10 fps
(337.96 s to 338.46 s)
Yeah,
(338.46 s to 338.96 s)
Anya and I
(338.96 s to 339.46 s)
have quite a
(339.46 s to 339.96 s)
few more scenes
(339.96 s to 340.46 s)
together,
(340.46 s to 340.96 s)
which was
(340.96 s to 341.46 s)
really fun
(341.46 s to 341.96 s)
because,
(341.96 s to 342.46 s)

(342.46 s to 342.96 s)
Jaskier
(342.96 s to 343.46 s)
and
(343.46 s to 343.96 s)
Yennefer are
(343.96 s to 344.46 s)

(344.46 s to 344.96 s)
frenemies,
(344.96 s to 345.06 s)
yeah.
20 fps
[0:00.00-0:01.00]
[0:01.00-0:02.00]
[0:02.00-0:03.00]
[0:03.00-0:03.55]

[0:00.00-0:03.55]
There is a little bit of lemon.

WORK INSTRUCTIONS
The full data must appear again, retyped in every detail.

COMPLETED TASK
10 fps
(337.96 s to 338.46 s)
Yeah,
(338.46 s to 338.96 s)
Anya and I
(338.96 s to 339.46 s)
have quite a
(339.46 s to 339.96 s)
few more scenes
(339.96 s to 340.46 s)
together,
(340.46 s to 340.96 s)
which was
(340.96 s to 341.46 s)
really fun
(341.46 s to 341.96 s)
because,
(341.96 s to 342.46 s)

(342.46 s to 342.96 s)
Jaskier
(342.96 s to 343.46 s)
and
(343.46 s to 343.96 s)
Yennefer are
(343.96 s to 344.46 s)

(344.46 s to 344.96 s)
frenemies,
(344.96 s to 345.06 s)
yeah.
20 fps
[0:00.00-0:01.00]
[0:01.00-0:02.00]
[0:02.00-0:03.00]
[0:03.00-0:03.55]

[0:00.00-0:03.55]
There is a little bit of lemon.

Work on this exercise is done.